ASSIGNMENT - Leaving the pictures aside, transcribe the data below exactly.

DATA UNDER STUDY -

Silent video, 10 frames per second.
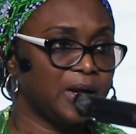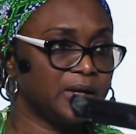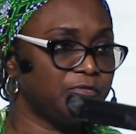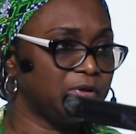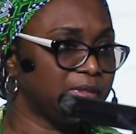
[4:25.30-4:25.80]

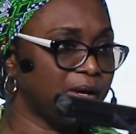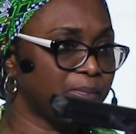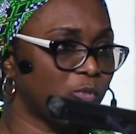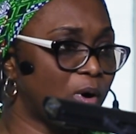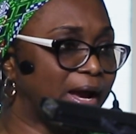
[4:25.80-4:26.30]
giving
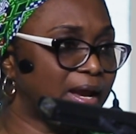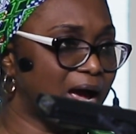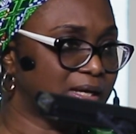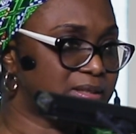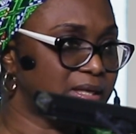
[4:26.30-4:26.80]
them wide
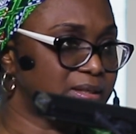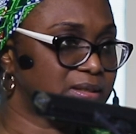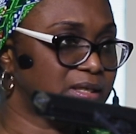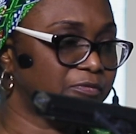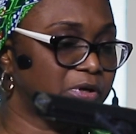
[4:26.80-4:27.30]

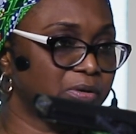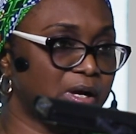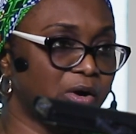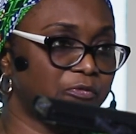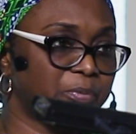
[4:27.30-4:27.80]
access, giving
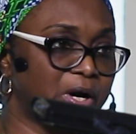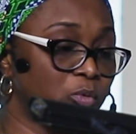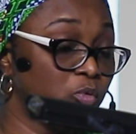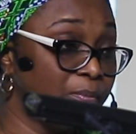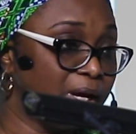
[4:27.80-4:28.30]
our
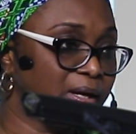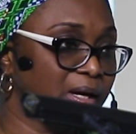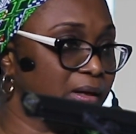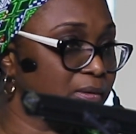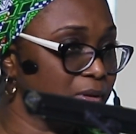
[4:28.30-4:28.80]
women
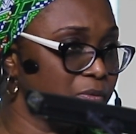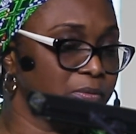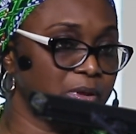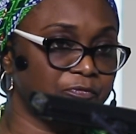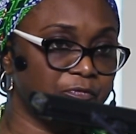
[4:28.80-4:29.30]
and
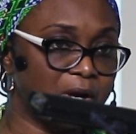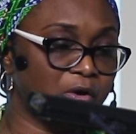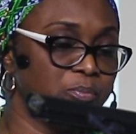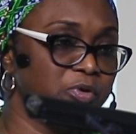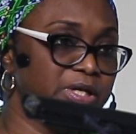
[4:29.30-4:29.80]
the
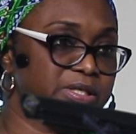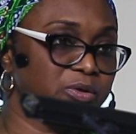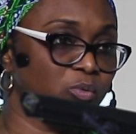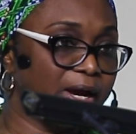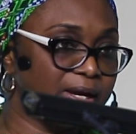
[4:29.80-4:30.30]
community
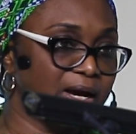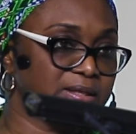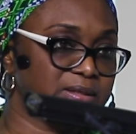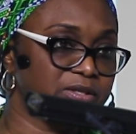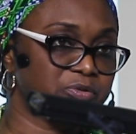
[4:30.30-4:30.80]
wide access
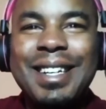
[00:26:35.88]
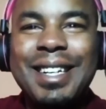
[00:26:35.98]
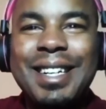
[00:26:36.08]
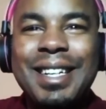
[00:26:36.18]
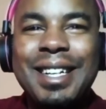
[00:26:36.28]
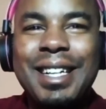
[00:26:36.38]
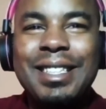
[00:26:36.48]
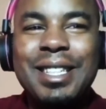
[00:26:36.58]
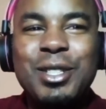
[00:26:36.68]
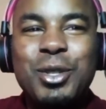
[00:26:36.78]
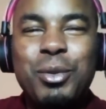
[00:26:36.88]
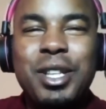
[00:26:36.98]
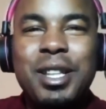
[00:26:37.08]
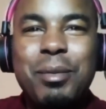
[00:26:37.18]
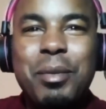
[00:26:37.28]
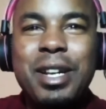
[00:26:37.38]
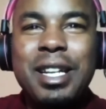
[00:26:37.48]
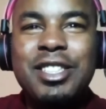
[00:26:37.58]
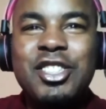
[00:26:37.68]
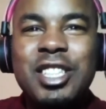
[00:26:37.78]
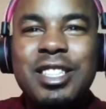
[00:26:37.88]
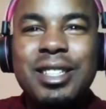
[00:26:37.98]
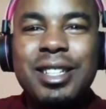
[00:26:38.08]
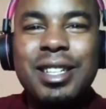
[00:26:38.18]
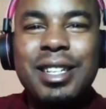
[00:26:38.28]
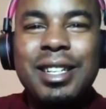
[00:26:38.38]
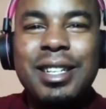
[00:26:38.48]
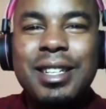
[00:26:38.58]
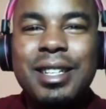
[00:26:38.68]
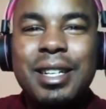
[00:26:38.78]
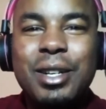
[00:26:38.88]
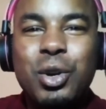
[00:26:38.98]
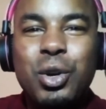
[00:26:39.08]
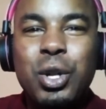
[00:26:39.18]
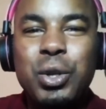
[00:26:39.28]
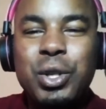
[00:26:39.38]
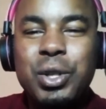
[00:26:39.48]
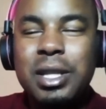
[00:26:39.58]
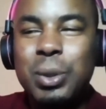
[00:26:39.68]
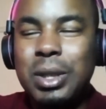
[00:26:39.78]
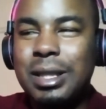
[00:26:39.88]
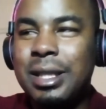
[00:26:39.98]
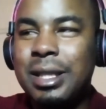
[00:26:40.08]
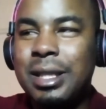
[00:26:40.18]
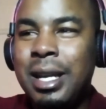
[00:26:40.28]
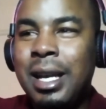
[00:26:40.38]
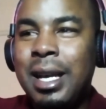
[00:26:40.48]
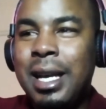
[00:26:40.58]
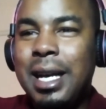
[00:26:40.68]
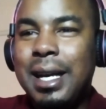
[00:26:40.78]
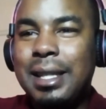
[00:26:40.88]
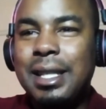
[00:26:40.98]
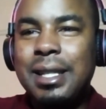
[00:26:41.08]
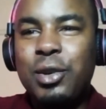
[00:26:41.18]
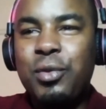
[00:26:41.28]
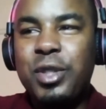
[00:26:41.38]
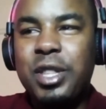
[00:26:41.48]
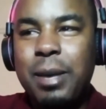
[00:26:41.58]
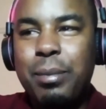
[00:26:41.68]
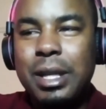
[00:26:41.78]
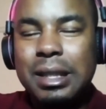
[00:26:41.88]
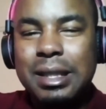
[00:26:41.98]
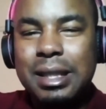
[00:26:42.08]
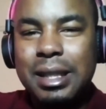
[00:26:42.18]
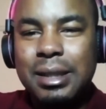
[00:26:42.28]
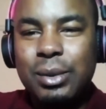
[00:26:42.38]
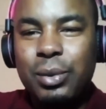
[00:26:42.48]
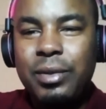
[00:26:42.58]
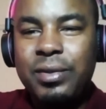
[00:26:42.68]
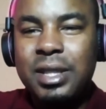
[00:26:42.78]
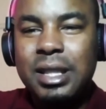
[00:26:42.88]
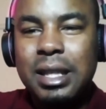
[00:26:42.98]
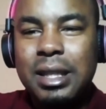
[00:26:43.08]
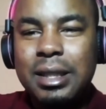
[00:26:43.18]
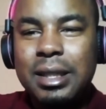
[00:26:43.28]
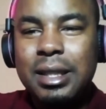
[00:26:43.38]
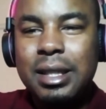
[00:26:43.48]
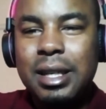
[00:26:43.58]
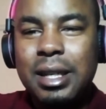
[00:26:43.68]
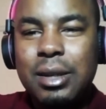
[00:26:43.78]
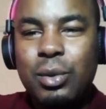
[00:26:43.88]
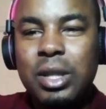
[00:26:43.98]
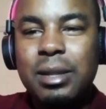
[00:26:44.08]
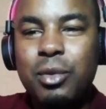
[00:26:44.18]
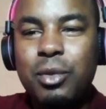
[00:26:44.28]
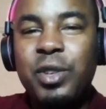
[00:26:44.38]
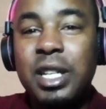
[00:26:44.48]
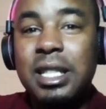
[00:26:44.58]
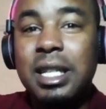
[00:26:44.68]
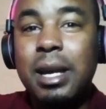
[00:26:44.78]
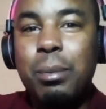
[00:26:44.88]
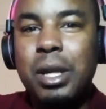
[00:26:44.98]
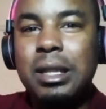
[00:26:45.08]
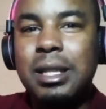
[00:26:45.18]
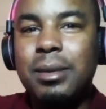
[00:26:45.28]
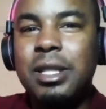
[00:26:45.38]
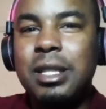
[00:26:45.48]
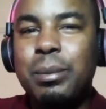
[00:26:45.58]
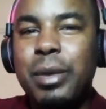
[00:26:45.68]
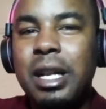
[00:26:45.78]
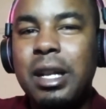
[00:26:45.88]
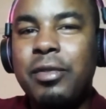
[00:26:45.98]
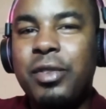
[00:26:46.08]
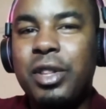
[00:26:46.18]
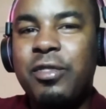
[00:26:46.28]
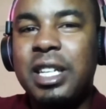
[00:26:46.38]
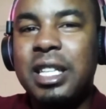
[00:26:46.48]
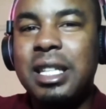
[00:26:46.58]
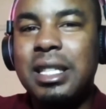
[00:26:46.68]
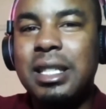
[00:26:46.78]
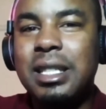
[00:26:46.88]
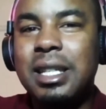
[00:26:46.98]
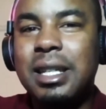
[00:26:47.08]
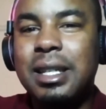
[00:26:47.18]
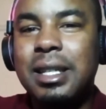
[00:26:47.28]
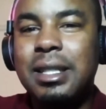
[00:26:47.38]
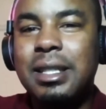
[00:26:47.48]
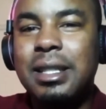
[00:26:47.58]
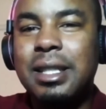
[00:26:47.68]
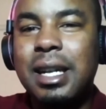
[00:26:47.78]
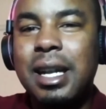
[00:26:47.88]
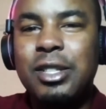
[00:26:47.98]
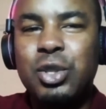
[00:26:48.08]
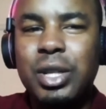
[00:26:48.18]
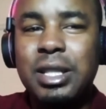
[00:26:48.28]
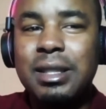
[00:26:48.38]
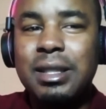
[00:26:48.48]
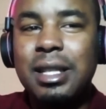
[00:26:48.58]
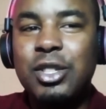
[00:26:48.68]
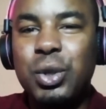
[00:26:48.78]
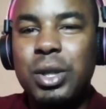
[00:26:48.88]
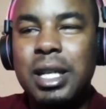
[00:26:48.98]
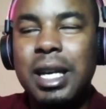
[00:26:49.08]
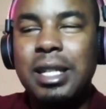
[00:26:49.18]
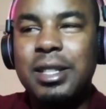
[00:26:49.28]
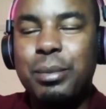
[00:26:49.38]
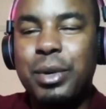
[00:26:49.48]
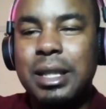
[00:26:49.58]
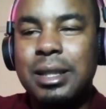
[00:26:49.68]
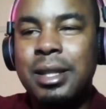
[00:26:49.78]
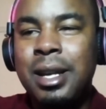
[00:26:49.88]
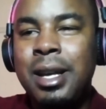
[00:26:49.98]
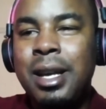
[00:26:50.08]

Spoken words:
I'll touch on both and maybe let Churchill conclude on those. Starting off with KPLCs, we've seen quite some confidence in KPLC, just mainly for the fact that it's an SO, it's a state-owned enterprise.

ANSWER BOX -
Silent video, 10 frames per second.
[4:25.30-4:25.80]

[4:25.80-4:26.30]
giving
[4:26.30-4:26.80]
them wide
[4:26.80-4:27.30]

[4:27.30-4:27.80]
access, giving
[4:27.80-4:28.30]
our
[4:28.30-4:28.80]
women
[4:28.80-4:29.30]
and
[4:29.30-4:29.80]
the
[4:29.80-4:30.30]
community
[4:30.30-4:30.80]
wide access
[00:26:35.88]
[00:26:35.98]
[00:26:36.08]
[00:26:36.18]
[00:26:36.28]
[00:26:36.38]
[00:26:36.48]
[00:26:36.58]
[00:26:36.68]
[00:26:36.78]
[00:26:36.88]
[00:26:36.98]
[00:26:37.08]
[00:26:37.18]
[00:26:37.28]
[00:26:37.38]
[00:26:37.48]
[00:26:37.58]
[00:26:37.68]
[00:26:37.78]
[00:26:37.88]
[00:26:37.98]
[00:26:38.08]
[00:26:38.18]
[00:26:38.28]
[00:26:38.38]
[00:26:38.48]
[00:26:38.58]
[00:26:38.68]
[00:26:38.78]
[00:26:38.88]
[00:26:38.98]
[00:26:39.08]
[00:26:39.18]
[00:26:39.28]
[00:26:39.38]
[00:26:39.48]
[00:26:39.58]
[00:26:39.68]
[00:26:39.78]
[00:26:39.88]
[00:26:39.98]
[00:26:40.08]
[00:26:40.18]
[00:26:40.28]
[00:26:40.38]
[00:26:40.48]
[00:26:40.58]
[00:26:40.68]
[00:26:40.78]
[00:26:40.88]
[00:26:40.98]
[00:26:41.08]
[00:26:41.18]
[00:26:41.28]
[00:26:41.38]
[00:26:41.48]
[00:26:41.58]
[00:26:41.68]
[00:26:41.78]
[00:26:41.88]
[00:26:41.98]
[00:26:42.08]
[00:26:42.18]
[00:26:42.28]
[00:26:42.38]
[00:26:42.48]
[00:26:42.58]
[00:26:42.68]
[00:26:42.78]
[00:26:42.88]
[00:26:42.98]
[00:26:43.08]
[00:26:43.18]
[00:26:43.28]
[00:26:43.38]
[00:26:43.48]
[00:26:43.58]
[00:26:43.68]
[00:26:43.78]
[00:26:43.88]
[00:26:43.98]
[00:26:44.08]
[00:26:44.18]
[00:26:44.28]
[00:26:44.38]
[00:26:44.48]
[00:26:44.58]
[00:26:44.68]
[00:26:44.78]
[00:26:44.88]
[00:26:44.98]
[00:26:45.08]
[00:26:45.18]
[00:26:45.28]
[00:26:45.38]
[00:26:45.48]
[00:26:45.58]
[00:26:45.68]
[00:26:45.78]
[00:26:45.88]
[00:26:45.98]
[00:26:46.08]
[00:26:46.18]
[00:26:46.28]
[00:26:46.38]
[00:26:46.48]
[00:26:46.58]
[00:26:46.68]
[00:26:46.78]
[00:26:46.88]
[00:26:46.98]
[00:26:47.08]
[00:26:47.18]
[00:26:47.28]
[00:26:47.38]
[00:26:47.48]
[00:26:47.58]
[00:26:47.68]
[00:26:47.78]
[00:26:47.88]
[00:26:47.98]
[00:26:48.08]
[00:26:48.18]
[00:26:48.28]
[00:26:48.38]
[00:26:48.48]
[00:26:48.58]
[00:26:48.68]
[00:26:48.78]
[00:26:48.88]
[00:26:48.98]
[00:26:49.08]
[00:26:49.18]
[00:26:49.28]
[00:26:49.38]
[00:26:49.48]
[00:26:49.58]
[00:26:49.68]
[00:26:49.78]
[00:26:49.88]
[00:26:49.98]
[00:26:50.08]

Spoken words:
I'll touch on both and maybe let Churchill conclude on those. Starting off with KPLCs, we've seen quite some confidence in KPLC, just mainly for the fact that it's an SO, it's a state-owned enterprise.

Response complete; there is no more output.